# Stiff boots less knee bend



## ARSENALFAN (Apr 16, 2012)

So I switched from the Burton Hails which are soft to K2 UFO's which are a relatively hard boot. The UFO's are very, very comfortable. The only thing is that it seems harder to initiate a turn from heel to toe. Seems like me knees don't bend as much as you cannot get alot of forward movement in the boot. The one thing I did like about the Hails is that I could get down pretty low and bend the knees which seemed to make me more agile and precise. As the days progress, I am becoming more comfortable riding with the UFO's, but it seems like my progress from last year has been stalled. Will more aggressive riding eventually cause some "give" and allow me to initiate a toe turn with more knee bend or am I out of luck? I assume that I will just get used to them, but I feel like a bit of a beginner again....lol


----------



## ARSENALFAN (Apr 16, 2012)

I searched the archives and it appears as though BurtonAvenger answered my question. I think I have to move the green boa condor internal pad further down the foot in order to get the better forward lean/flex that I am used to. Higher up you get a stiffer feel to the boot. This forum is great!


----------



## BigmountainVMD (Oct 9, 2011)

I had a similar issue with some Burton Driver Xs I switched to mid season.
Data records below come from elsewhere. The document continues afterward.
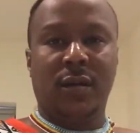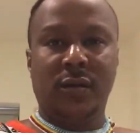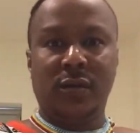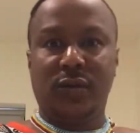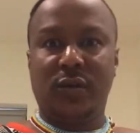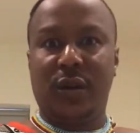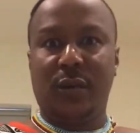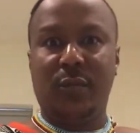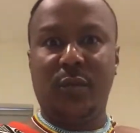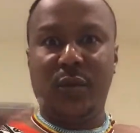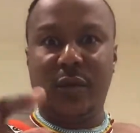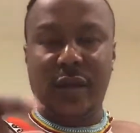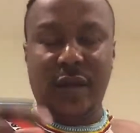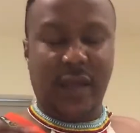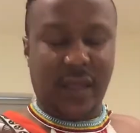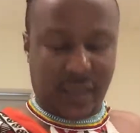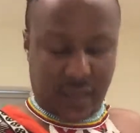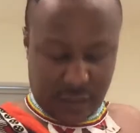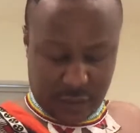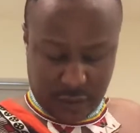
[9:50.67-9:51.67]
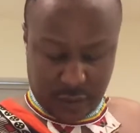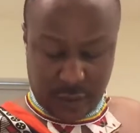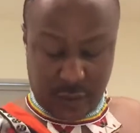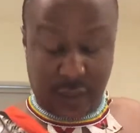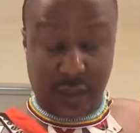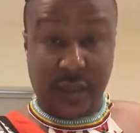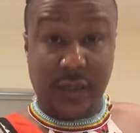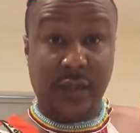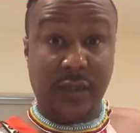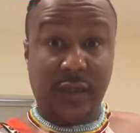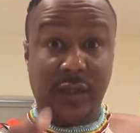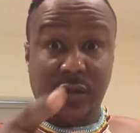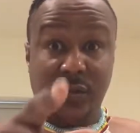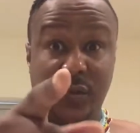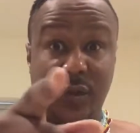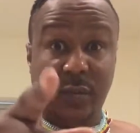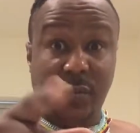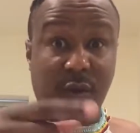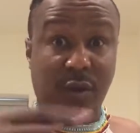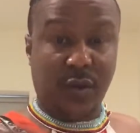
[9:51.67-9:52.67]
So I'm looking at the screen, that's
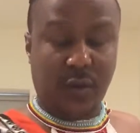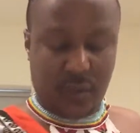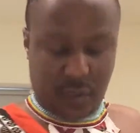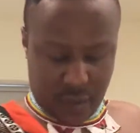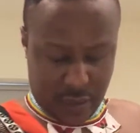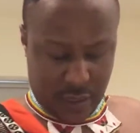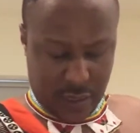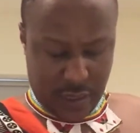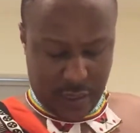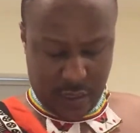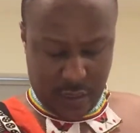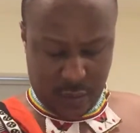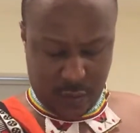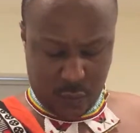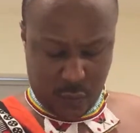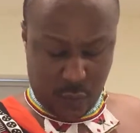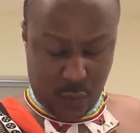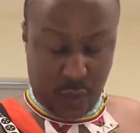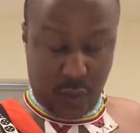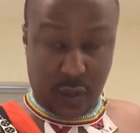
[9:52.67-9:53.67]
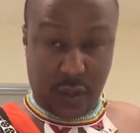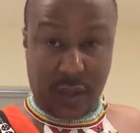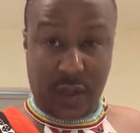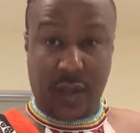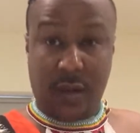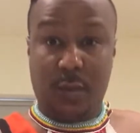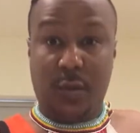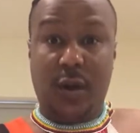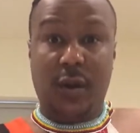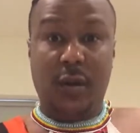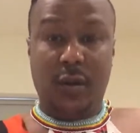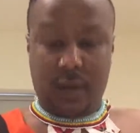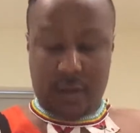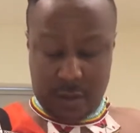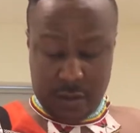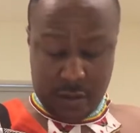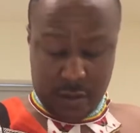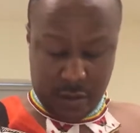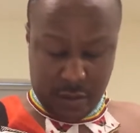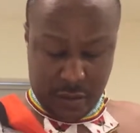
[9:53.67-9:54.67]
why I'm not looking at the camera.
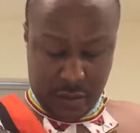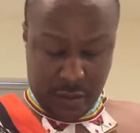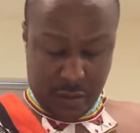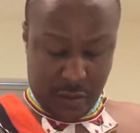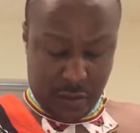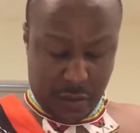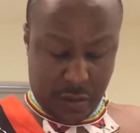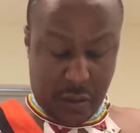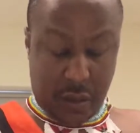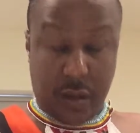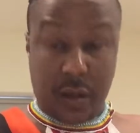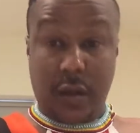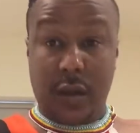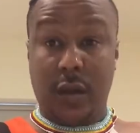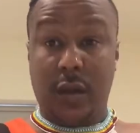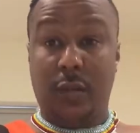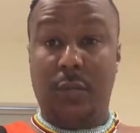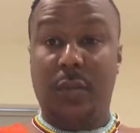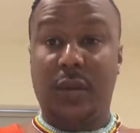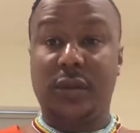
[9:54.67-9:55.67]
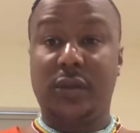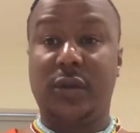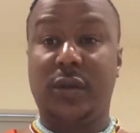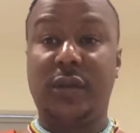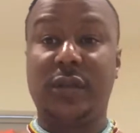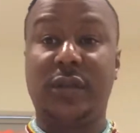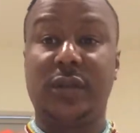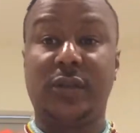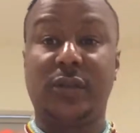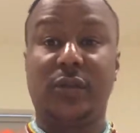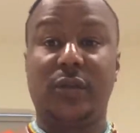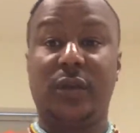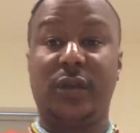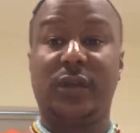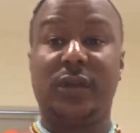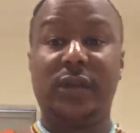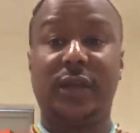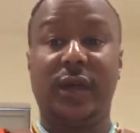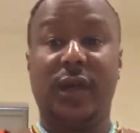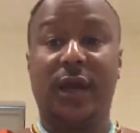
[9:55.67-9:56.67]
As long as it's
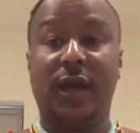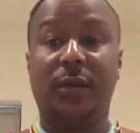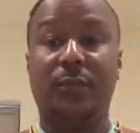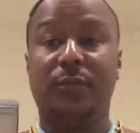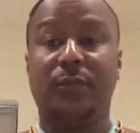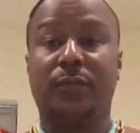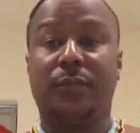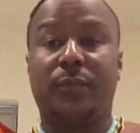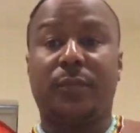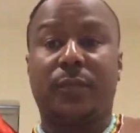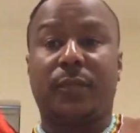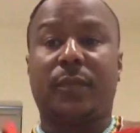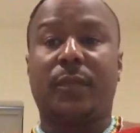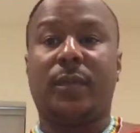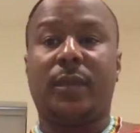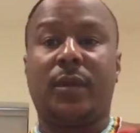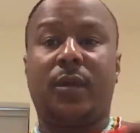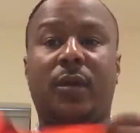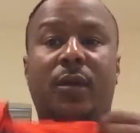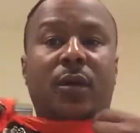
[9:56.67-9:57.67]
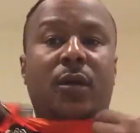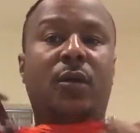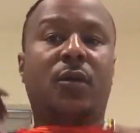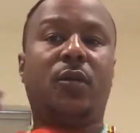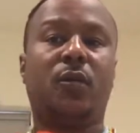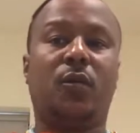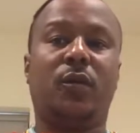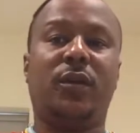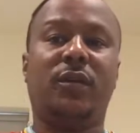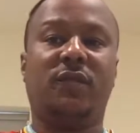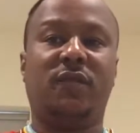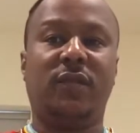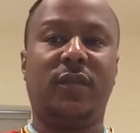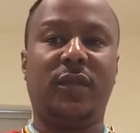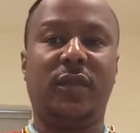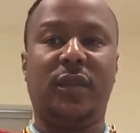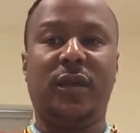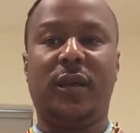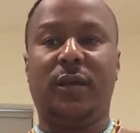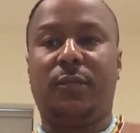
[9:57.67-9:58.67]
not here or
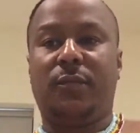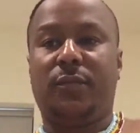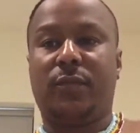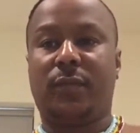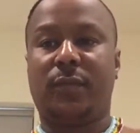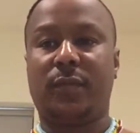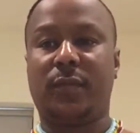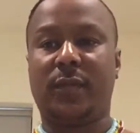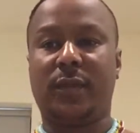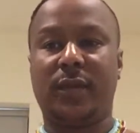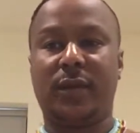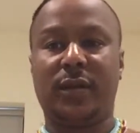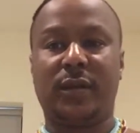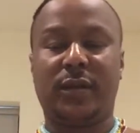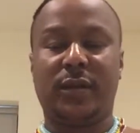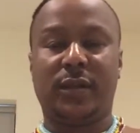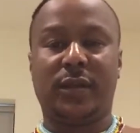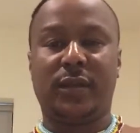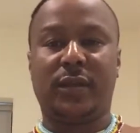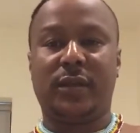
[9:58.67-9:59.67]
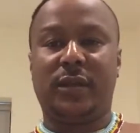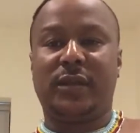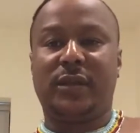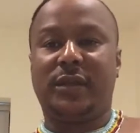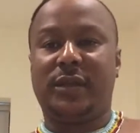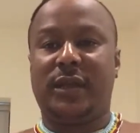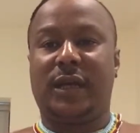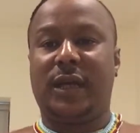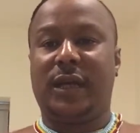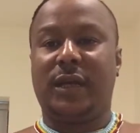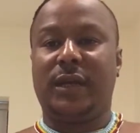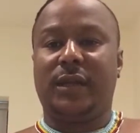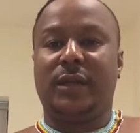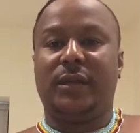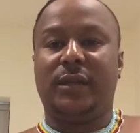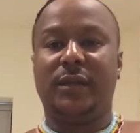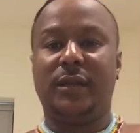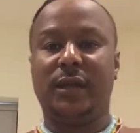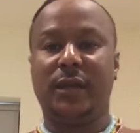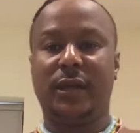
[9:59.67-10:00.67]
even there, the
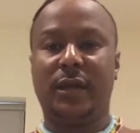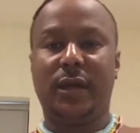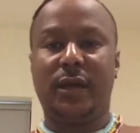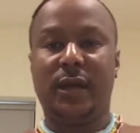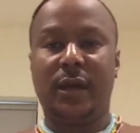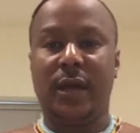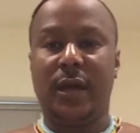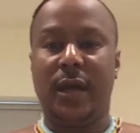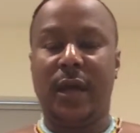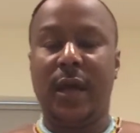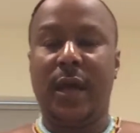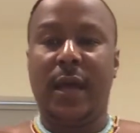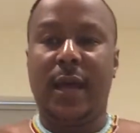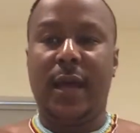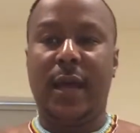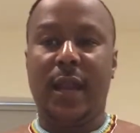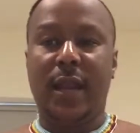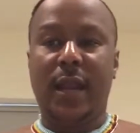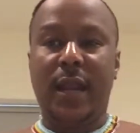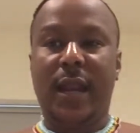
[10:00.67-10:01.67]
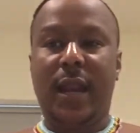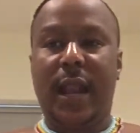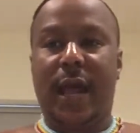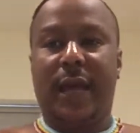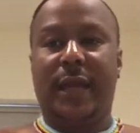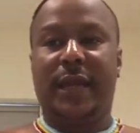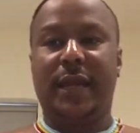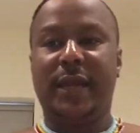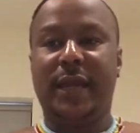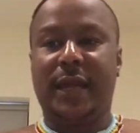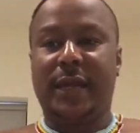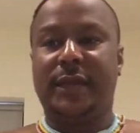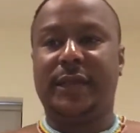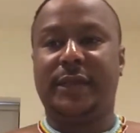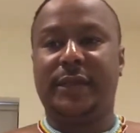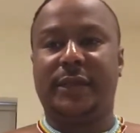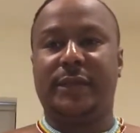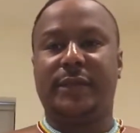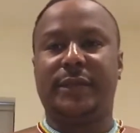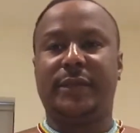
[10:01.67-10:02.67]
side, like that.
It was so hard to flex forward in the boot I would end up doing this sitting motion when hitting jumps and took some shitty diggers. They did start to flex a bit more after a few weeks.


----------



## BurtonAvenger (Aug 14, 2007)

You just need to realize that less flex means quicker response. Instead of having to push your knee all the way down you can get the same amount of force without wasting all the energy.


----------